L’accoglimento parziale, precisano immediatamente i giudici, è dovuto al decisum dell’Adunanza Plenaria, all’esito di una questione di particolare complessità (il giudice, infatti, ha compensato le spese del doppio grado di giudizio) e «non intacca, sotto alcun profilo, la legittimità del provvedimento impugnato, con conseguente esclusione di ogni profilo di colpa dell’Amministrazione».
Quanto ai lamentati vizi procedimentali, il Collegio ha ritenuto infondate le doglianze.

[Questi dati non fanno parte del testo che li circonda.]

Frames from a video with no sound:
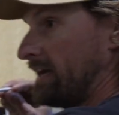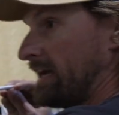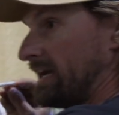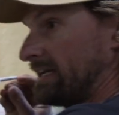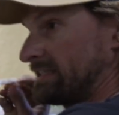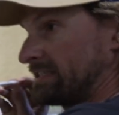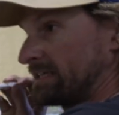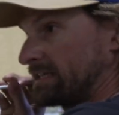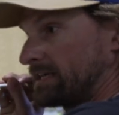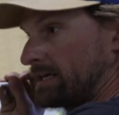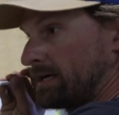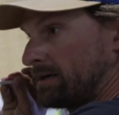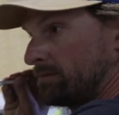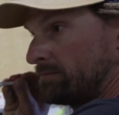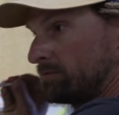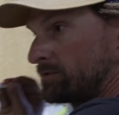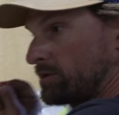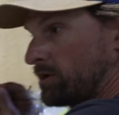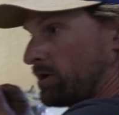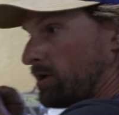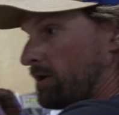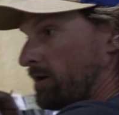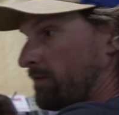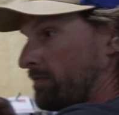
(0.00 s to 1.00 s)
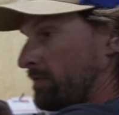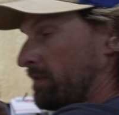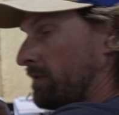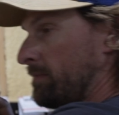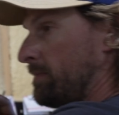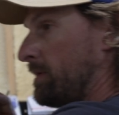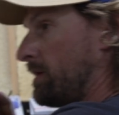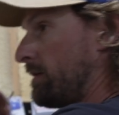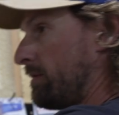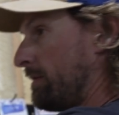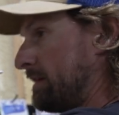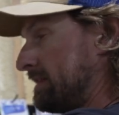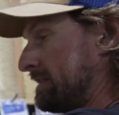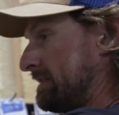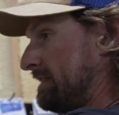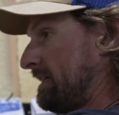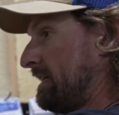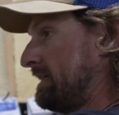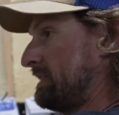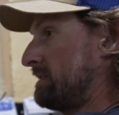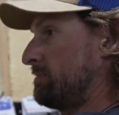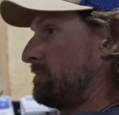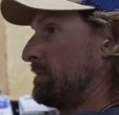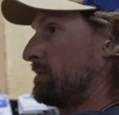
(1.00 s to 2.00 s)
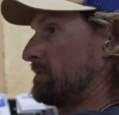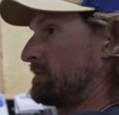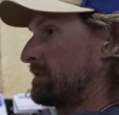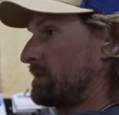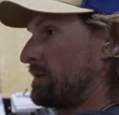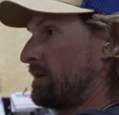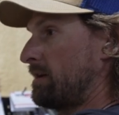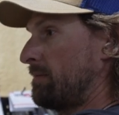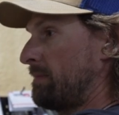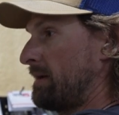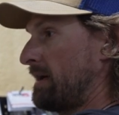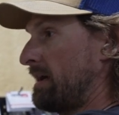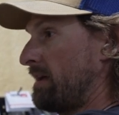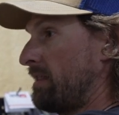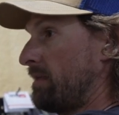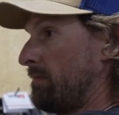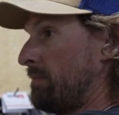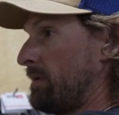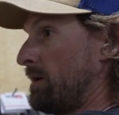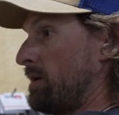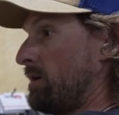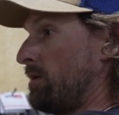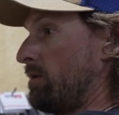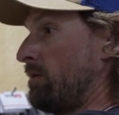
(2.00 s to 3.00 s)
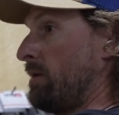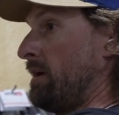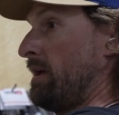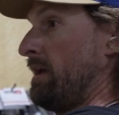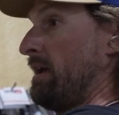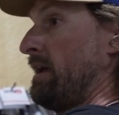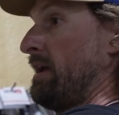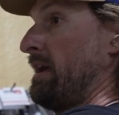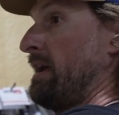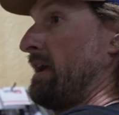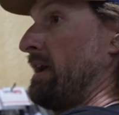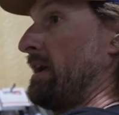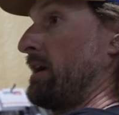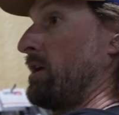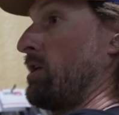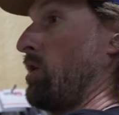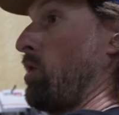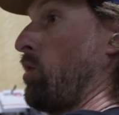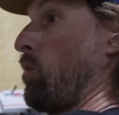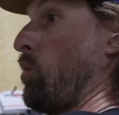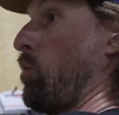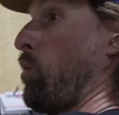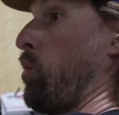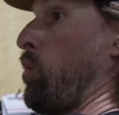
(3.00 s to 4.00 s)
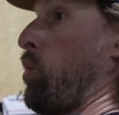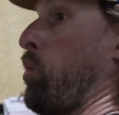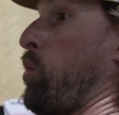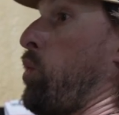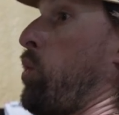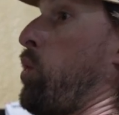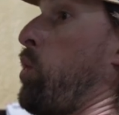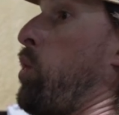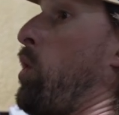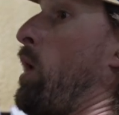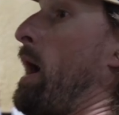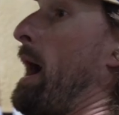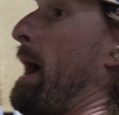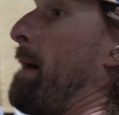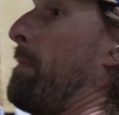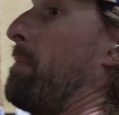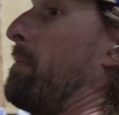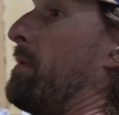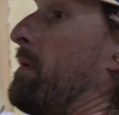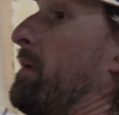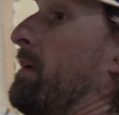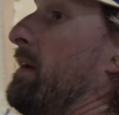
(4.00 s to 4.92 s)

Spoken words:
as it comes off of the bow. It's not supposed to come out of the bow and go whap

Le guarentigie della partecipazione procedimentale di cui all’art. 10-bis L. n. 241/1990, che discendono dall’art. 97 della Costituzione, devono infatti essere interpretate in termini sostanzialistici, come da consolidata giurisprudenza: violazione sostanziale delle stesse si ha solo quando la loro inosservanza abbia cagionato un effettivo e oggettivo pregiudizio alle ragioni del privato, e questo anche considerata la «dequotazione» dei vizi formali dell’atto ad opera dell’art. 21-octies della l. n. 241/1990. Nel caso di specie, la formale disamina della memoria endoprocedimentale dell’appellante non avrebbe portato la stessa ad ottenere il bene della vita; lo stesso dicasi a proposito del parere del Comitato di gestione: quand’anche fosse stato assunto, il provvedimento non avrebbe potuto essere diverso.
[1] Si tratta di T.A.R. Puglia, Lecce, Sez. I, 27 novembre 2020, n. 1321; T.A.R. Puglia, Lecce, Sez. I, 27 novembre 2020, n. 1322; T.A.R. Puglia, Lecce, Sez. I, 27 novembre 2020, n. 1341.